Despite the fact that sci-fi most often as not taps into our deep-seated worries about the future (dystopia and world destruction), it has given us an immensely positive and rich cultural seam. Even if you’re not into the concept, it has a huge cultural significance – and, according to the Barbican, a growing popularity right now. Time- travel back through the years and you’ll flash past precogs and androids, aliens and E.T., invisible men and domineering apes. It’s inspiring and offers a wonderful visual spectacle.

It is this spectacle that the Barbican sets out to celebrate with its latest multi-stranded exhibition/ festival, Into the Unknown: A Journey Through Science Fiction. Its mastermind, Swiss curator Patrick Gyger, who has made chronicling sci-fi his profession, says: “When I was a teenager, I was a prime geek... But now, it is unbelievable how such a fringe culture has moved into the mainstream.”

The main must-sees of the three-month extravaganza, which takes place across the whole Barbican complex (foyers and all), will be in the Curve gallery. It aims to take you on your very own chronological science-fiction odyssey, via books, drawings, props, magazines, art and film clips, including unseen footage. Keep an eye out for pieces on loan from the Museum of Popular Culture in Seattle – it’s owned by Microsoft squillionaire Paul Allen and there are said to be more than 100 items being sent over. And you won’t miss the “gallery of aliens”, an array of masks and costumes from cult films. They’ll all be looking at you...

Besides the displays, there will be new art commissions, themed concerts, talks held in conjunction with New Scientist magazine and Penguin Books, and video games to enjoy. But perhaps best of all, because it feels long overdue, the festival will also stage the Barbican’s first- ever outdoor screening (its previous ones have always been held at other venues).

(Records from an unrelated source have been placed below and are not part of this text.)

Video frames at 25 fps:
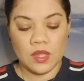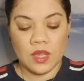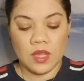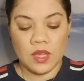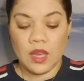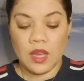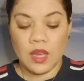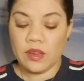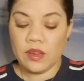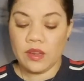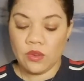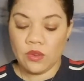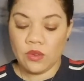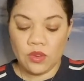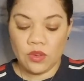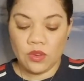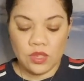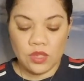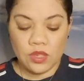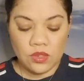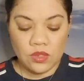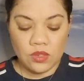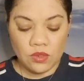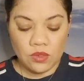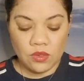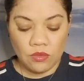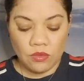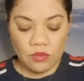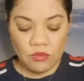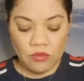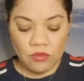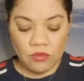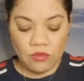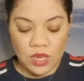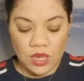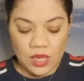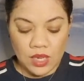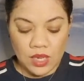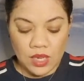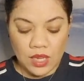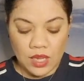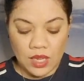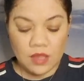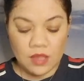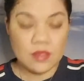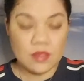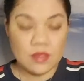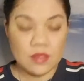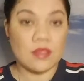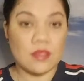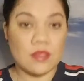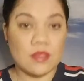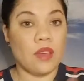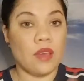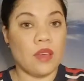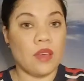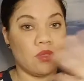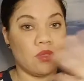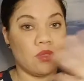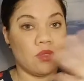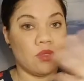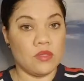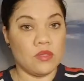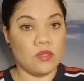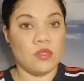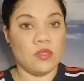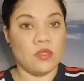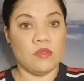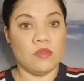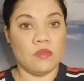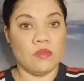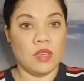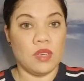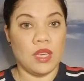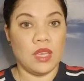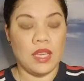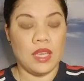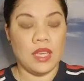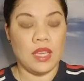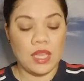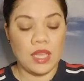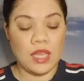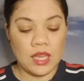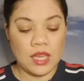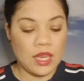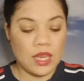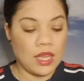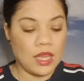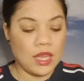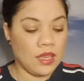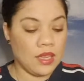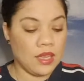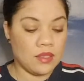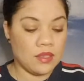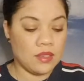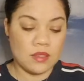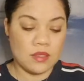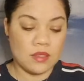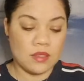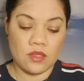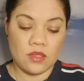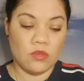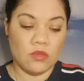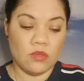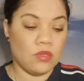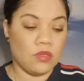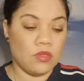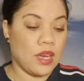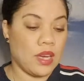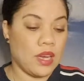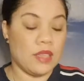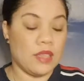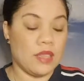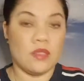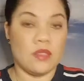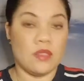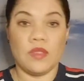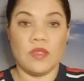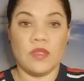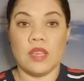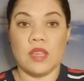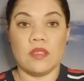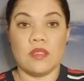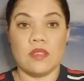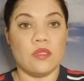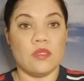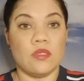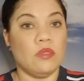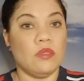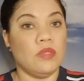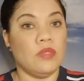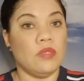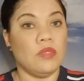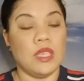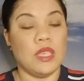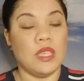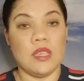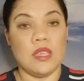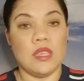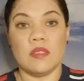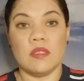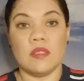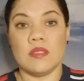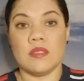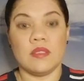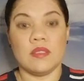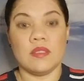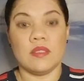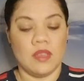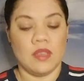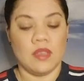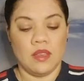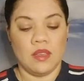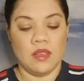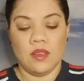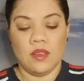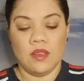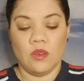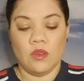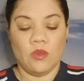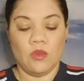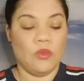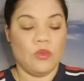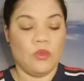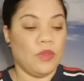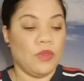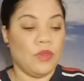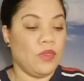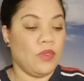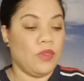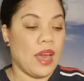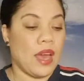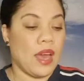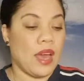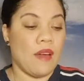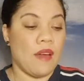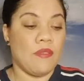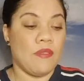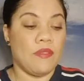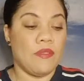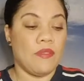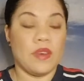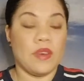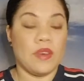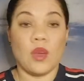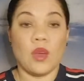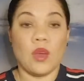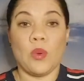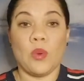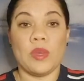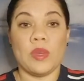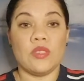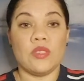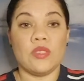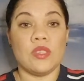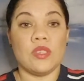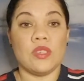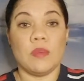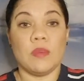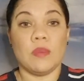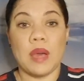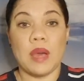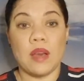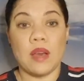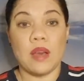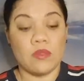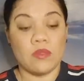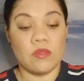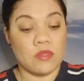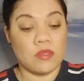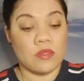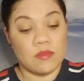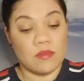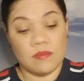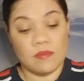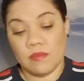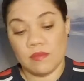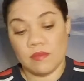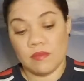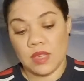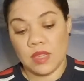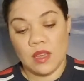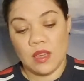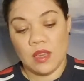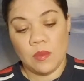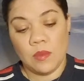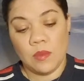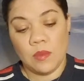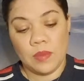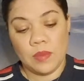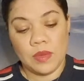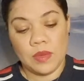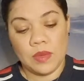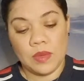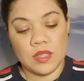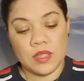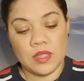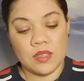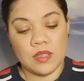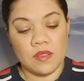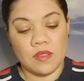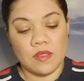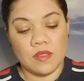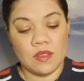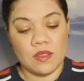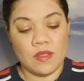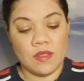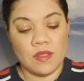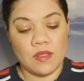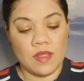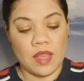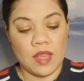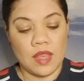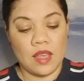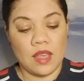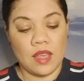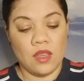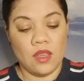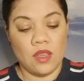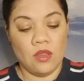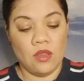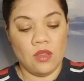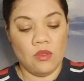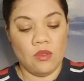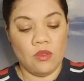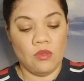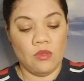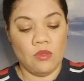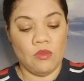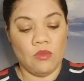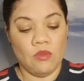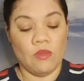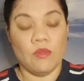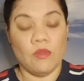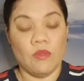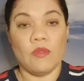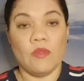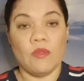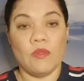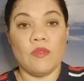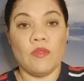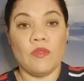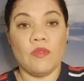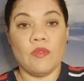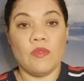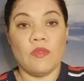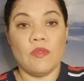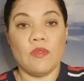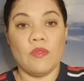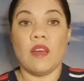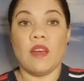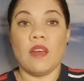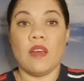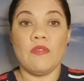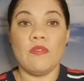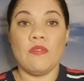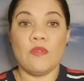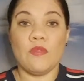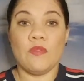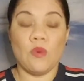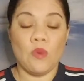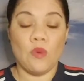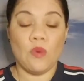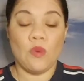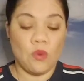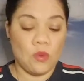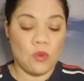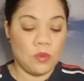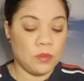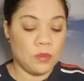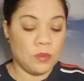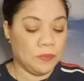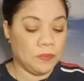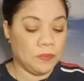I don't only do readings, I also do healings, I do all kinds of things, soul readings, or if you have a question about a person that you feel love for,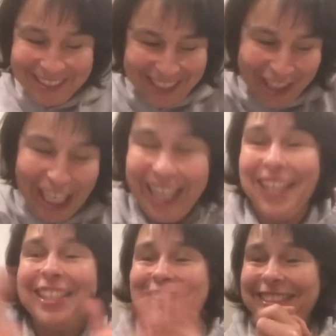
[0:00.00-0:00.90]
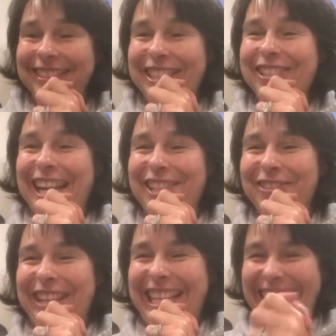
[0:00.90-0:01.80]
Okay, you guys
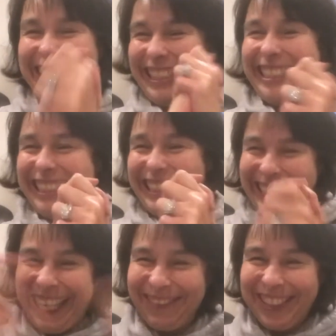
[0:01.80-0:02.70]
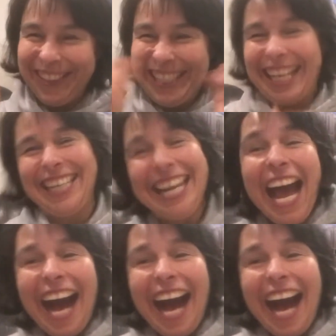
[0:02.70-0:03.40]
ready? Oh, I'm so excited.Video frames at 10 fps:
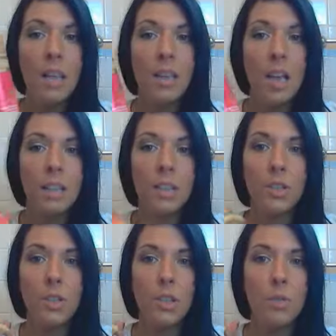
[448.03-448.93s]
not
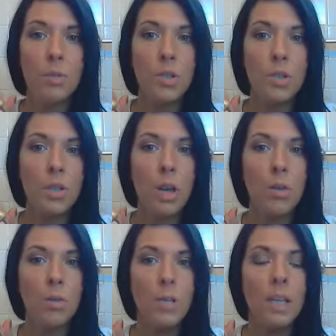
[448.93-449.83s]
the choose your
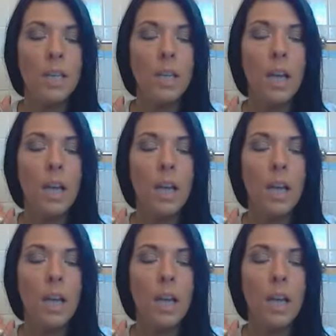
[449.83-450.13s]
tone.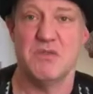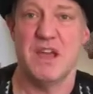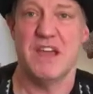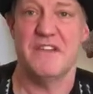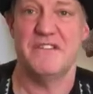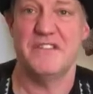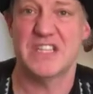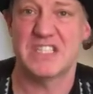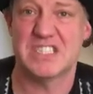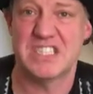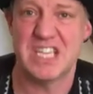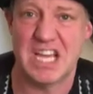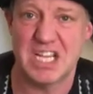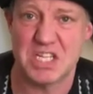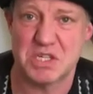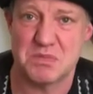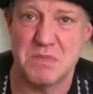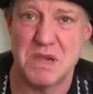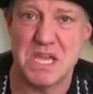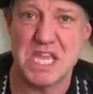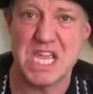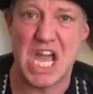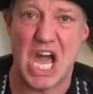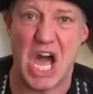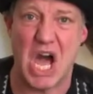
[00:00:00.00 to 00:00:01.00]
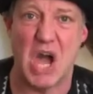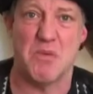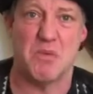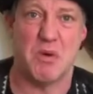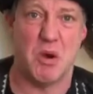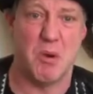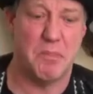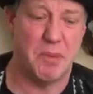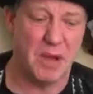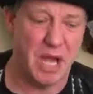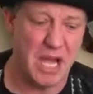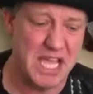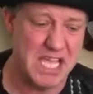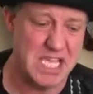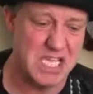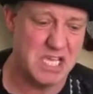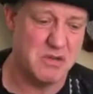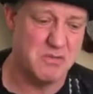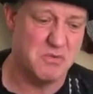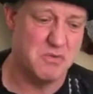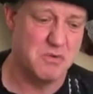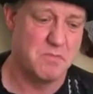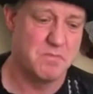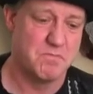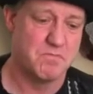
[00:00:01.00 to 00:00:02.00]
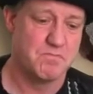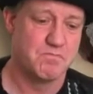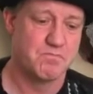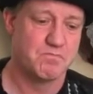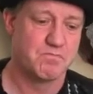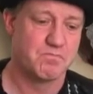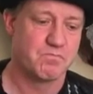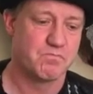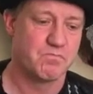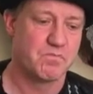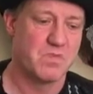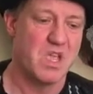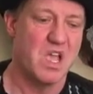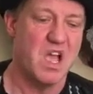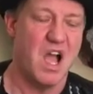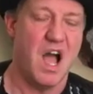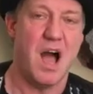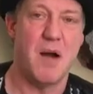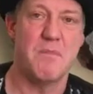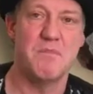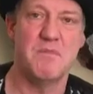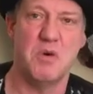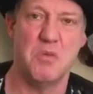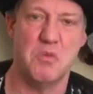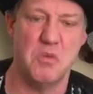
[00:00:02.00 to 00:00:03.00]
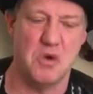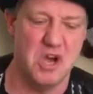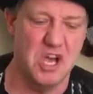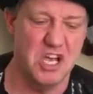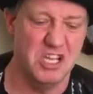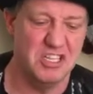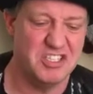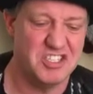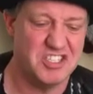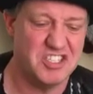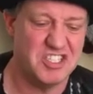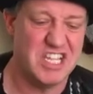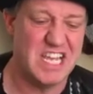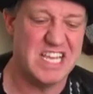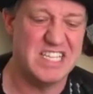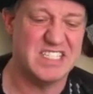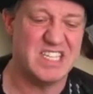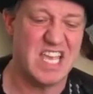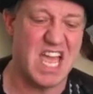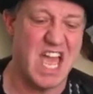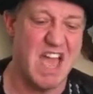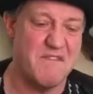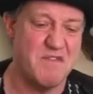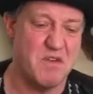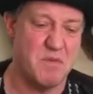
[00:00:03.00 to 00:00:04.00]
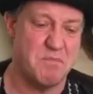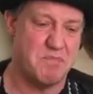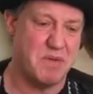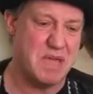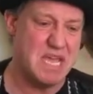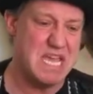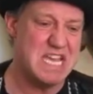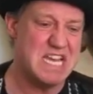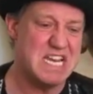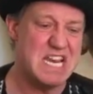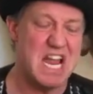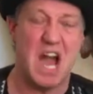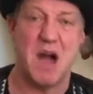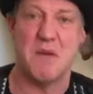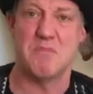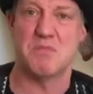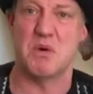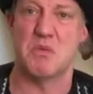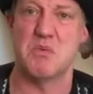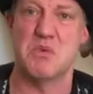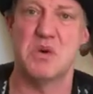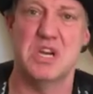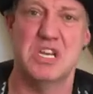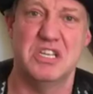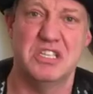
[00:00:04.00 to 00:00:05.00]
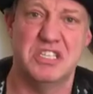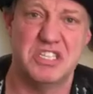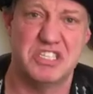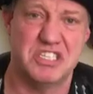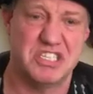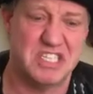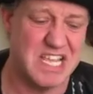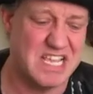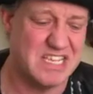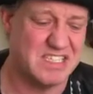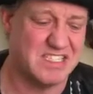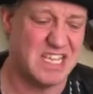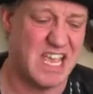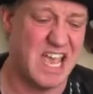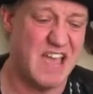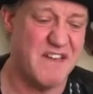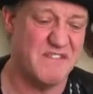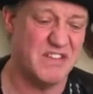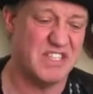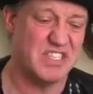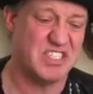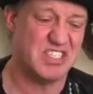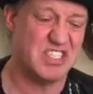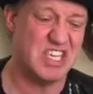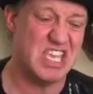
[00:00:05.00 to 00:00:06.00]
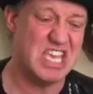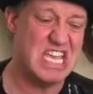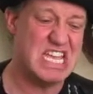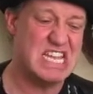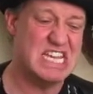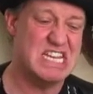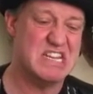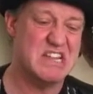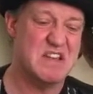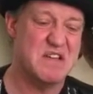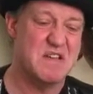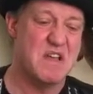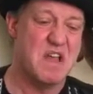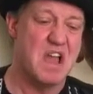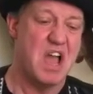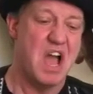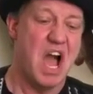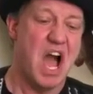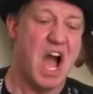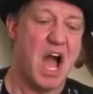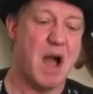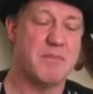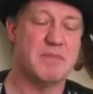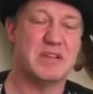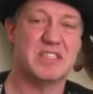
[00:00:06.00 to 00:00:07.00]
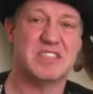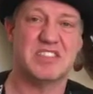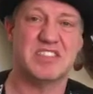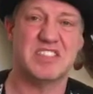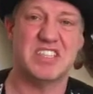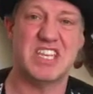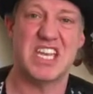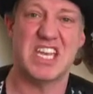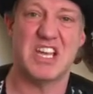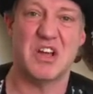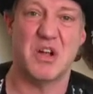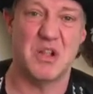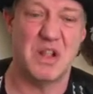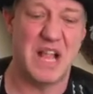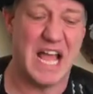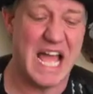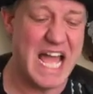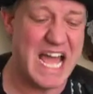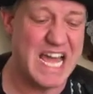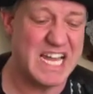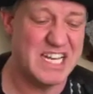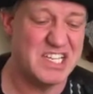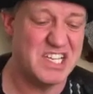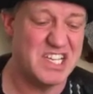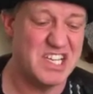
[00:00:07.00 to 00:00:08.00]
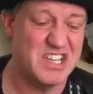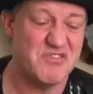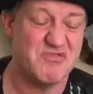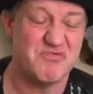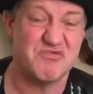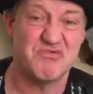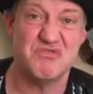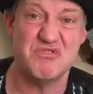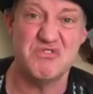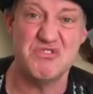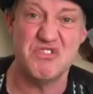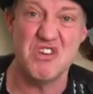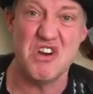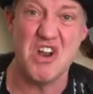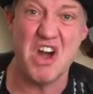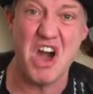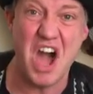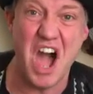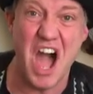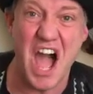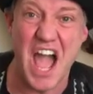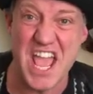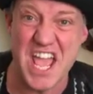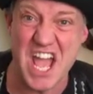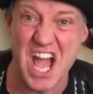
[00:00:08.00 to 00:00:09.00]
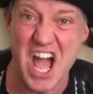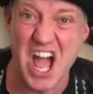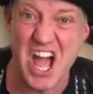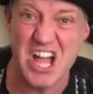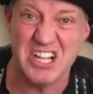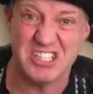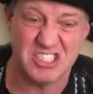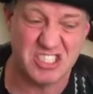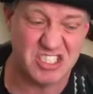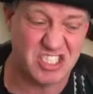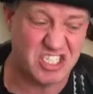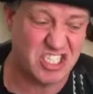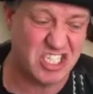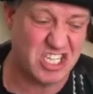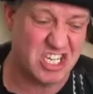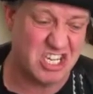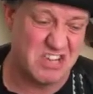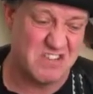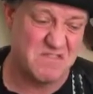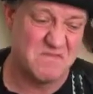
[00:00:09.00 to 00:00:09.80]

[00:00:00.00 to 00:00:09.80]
If you touch me, I will bite you. I'm the worst there's ever been. I'm the worst there's ever seen. I'm a single-handed riot.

The Sculpture Court provides the setting – what better, bleaker backdrop for sci-fi? – and over the August bank holiday you’ll be able to see 2001: A Space Odyssey, Tron and Gravity.

The August bank holiday is often jinxed for good weather, to say the least. Looking on the bright (or is it dark?) side, if a freak storm hits, we may all become misfits.

“Into the Unknown: A Journey Through Science Fiction” is at the Barbican from 3 June to 1 Sept.